[Records from a collection]
########################################

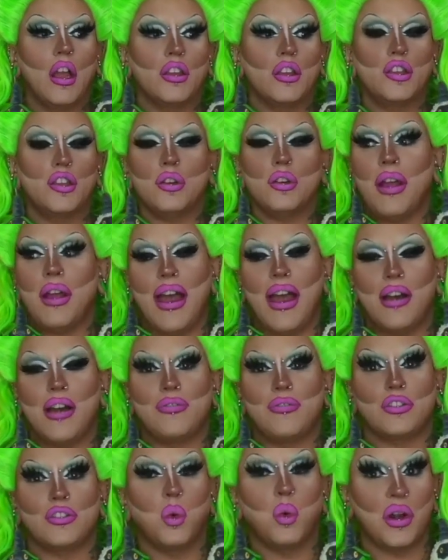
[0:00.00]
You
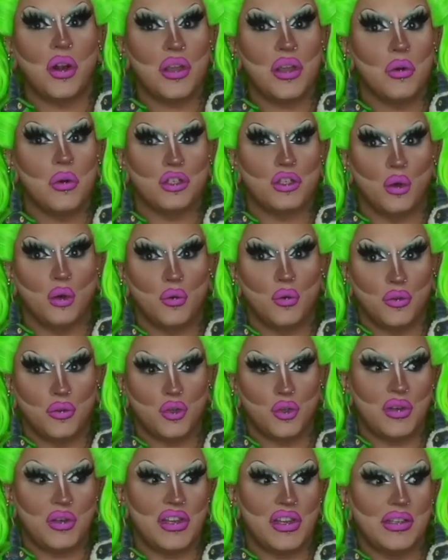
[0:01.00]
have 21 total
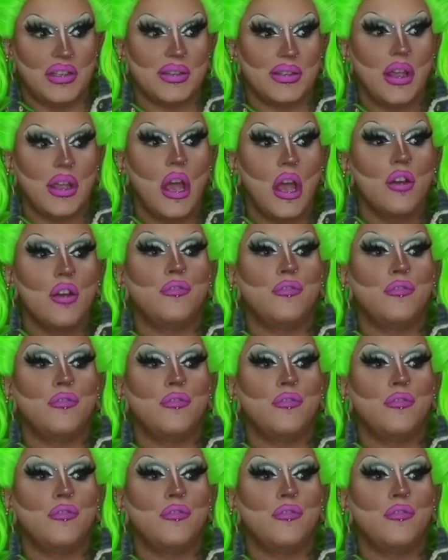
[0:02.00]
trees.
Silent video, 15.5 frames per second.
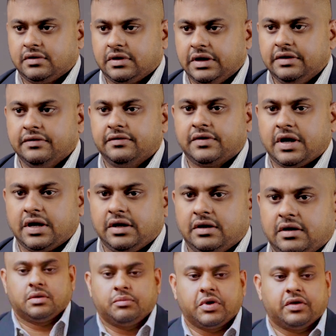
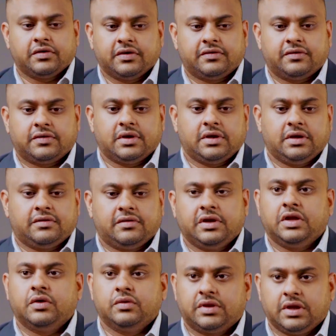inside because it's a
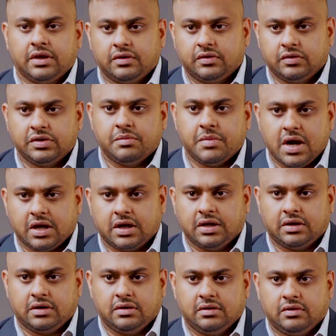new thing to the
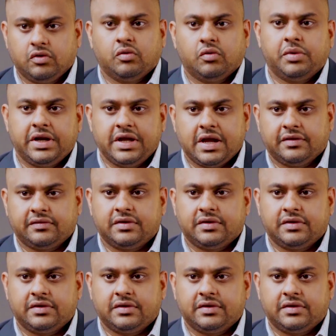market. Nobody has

########################################

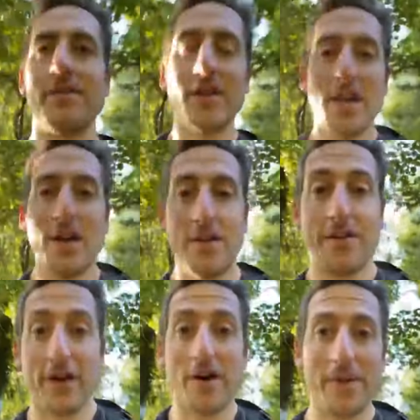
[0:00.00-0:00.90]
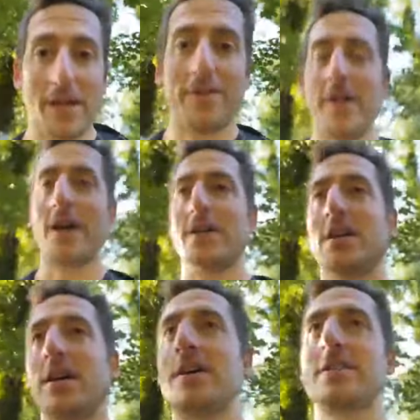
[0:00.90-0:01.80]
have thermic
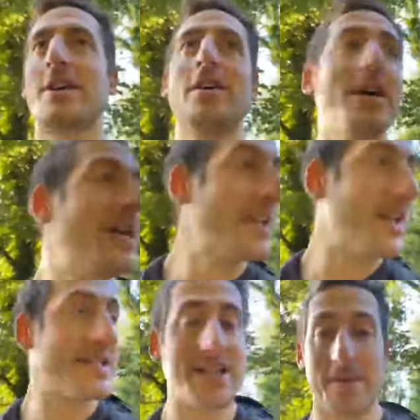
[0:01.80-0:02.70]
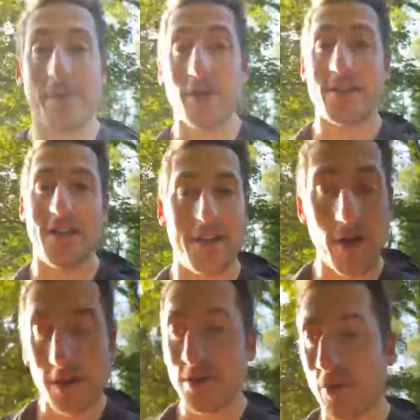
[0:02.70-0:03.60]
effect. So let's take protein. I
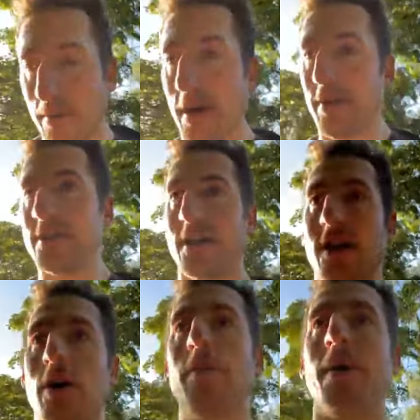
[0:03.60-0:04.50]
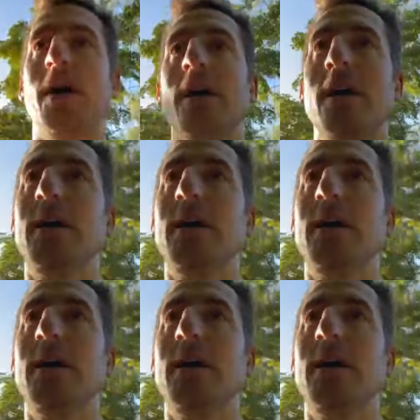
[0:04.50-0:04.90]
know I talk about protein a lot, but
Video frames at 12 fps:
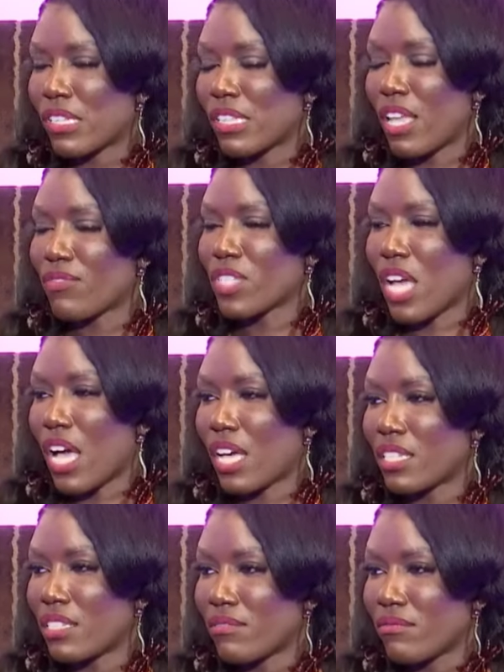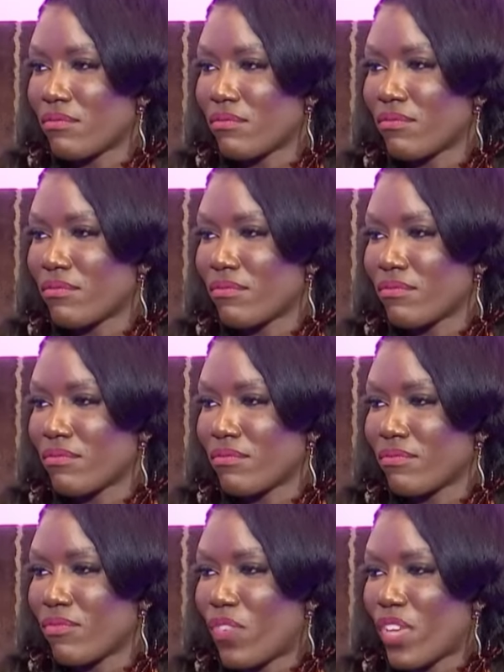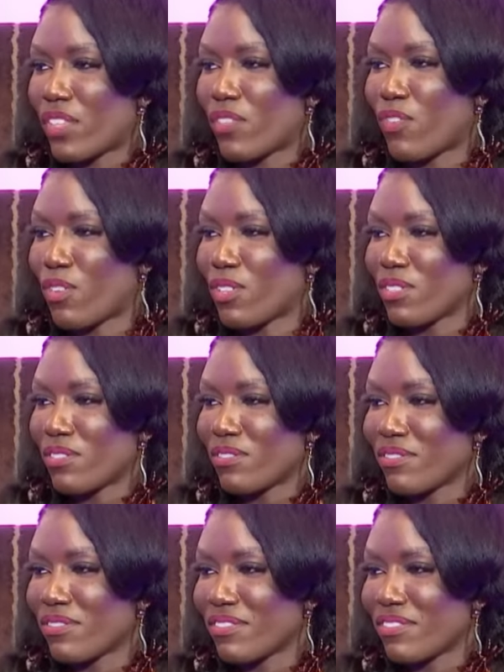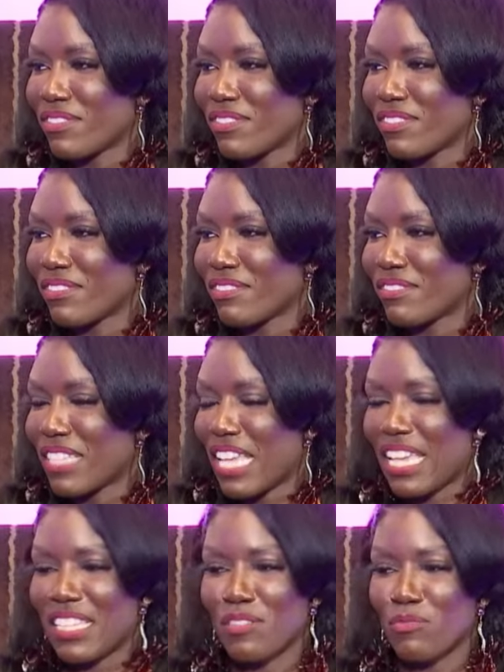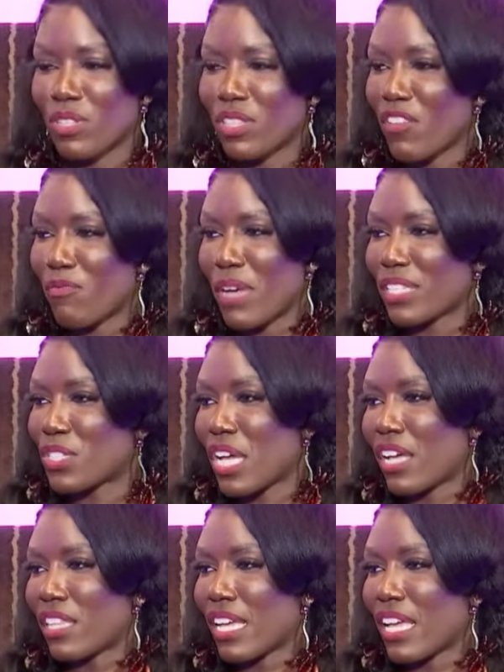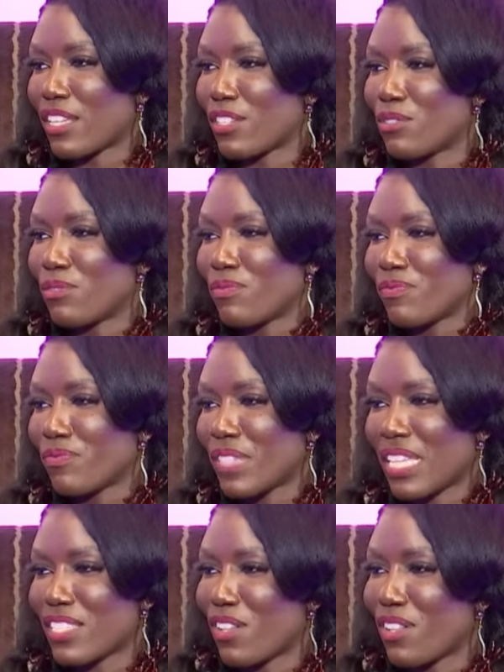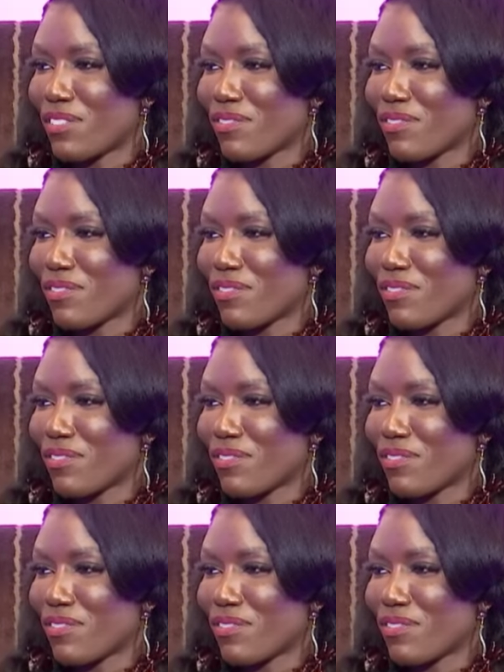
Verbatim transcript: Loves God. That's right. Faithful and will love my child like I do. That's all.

########################################

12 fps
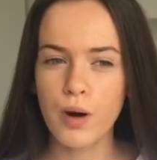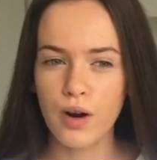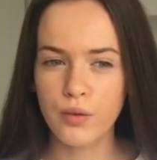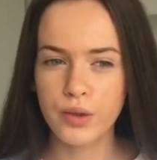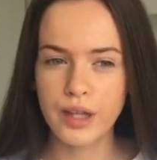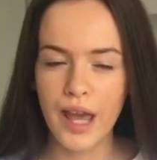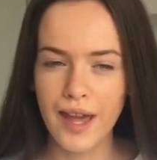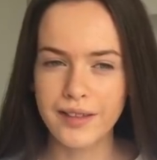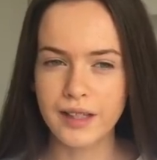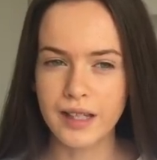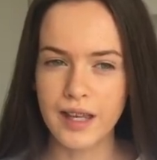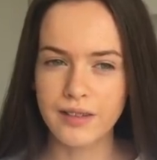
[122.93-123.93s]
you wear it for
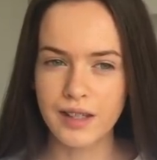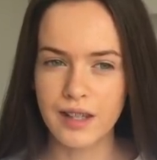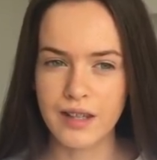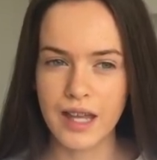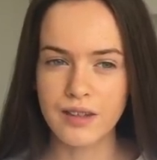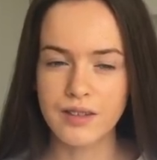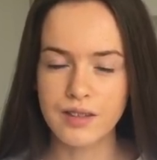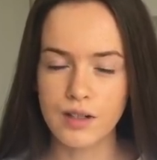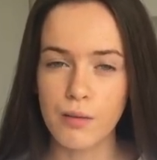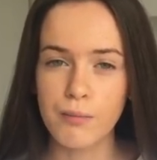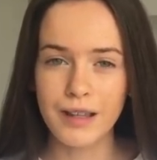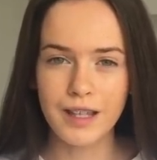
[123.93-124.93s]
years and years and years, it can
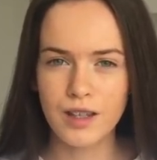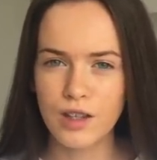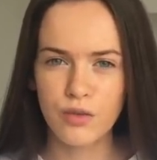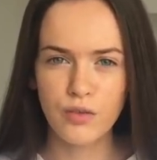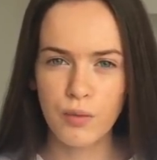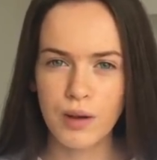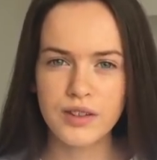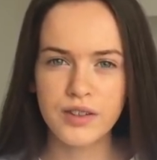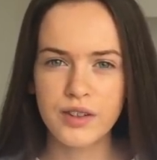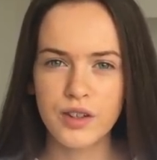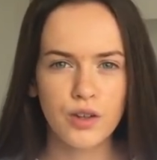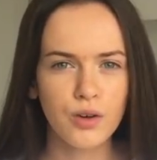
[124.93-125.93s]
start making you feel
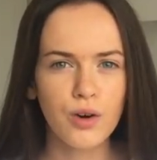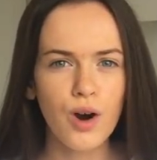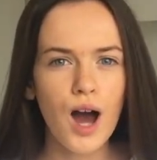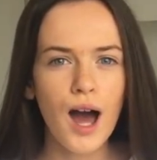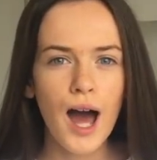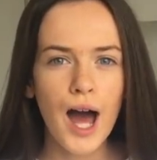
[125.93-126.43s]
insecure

########################################

Activity>
Reproduce exactly the lines of the data above that run from the line with "[0:04.50-0:04.90]" down to the line with "Verbatim transcript: Loves", both ends included. Pictures do not belong in the copy.

Exercise result>
[0:04.50-0:04.90]
know I talk about protein a lot, but
Video frames at 12 fps:
Verbatim transcript: Loves God. That's right. Faithful and will love my child like I do. That's all.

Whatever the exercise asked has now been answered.